====== Material shown ======
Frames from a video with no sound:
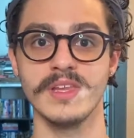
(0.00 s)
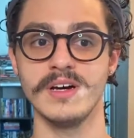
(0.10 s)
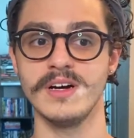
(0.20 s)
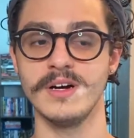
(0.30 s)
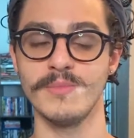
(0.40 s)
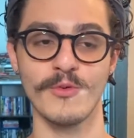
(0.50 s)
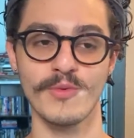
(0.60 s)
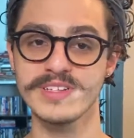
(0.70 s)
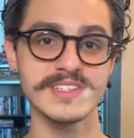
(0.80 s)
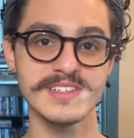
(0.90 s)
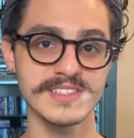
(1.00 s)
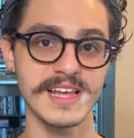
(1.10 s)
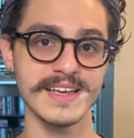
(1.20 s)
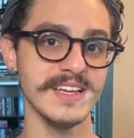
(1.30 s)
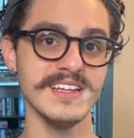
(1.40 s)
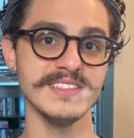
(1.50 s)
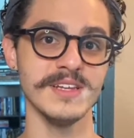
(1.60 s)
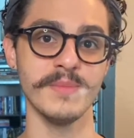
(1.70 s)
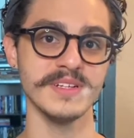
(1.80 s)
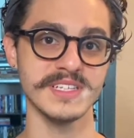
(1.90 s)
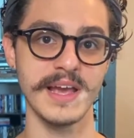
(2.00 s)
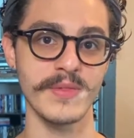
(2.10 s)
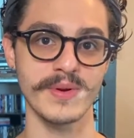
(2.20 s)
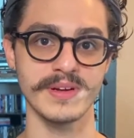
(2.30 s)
resin isn't that easy to put together.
======
To do. An exact copy of all the lines above is required, with the pictures removed.

Task answer.
Frames from a video with no sound:
(0.00 s)
(0.10 s)
(0.20 s)
(0.30 s)
(0.40 s)
(0.50 s)
(0.60 s)
(0.70 s)
(0.80 s)
(0.90 s)
(1.00 s)
(1.10 s)
(1.20 s)
(1.30 s)
(1.40 s)
(1.50 s)
(1.60 s)
(1.70 s)
(1.80 s)
(1.90 s)
(2.00 s)
(2.10 s)
(2.20 s)
(2.30 s)
resin isn't that easy to put together.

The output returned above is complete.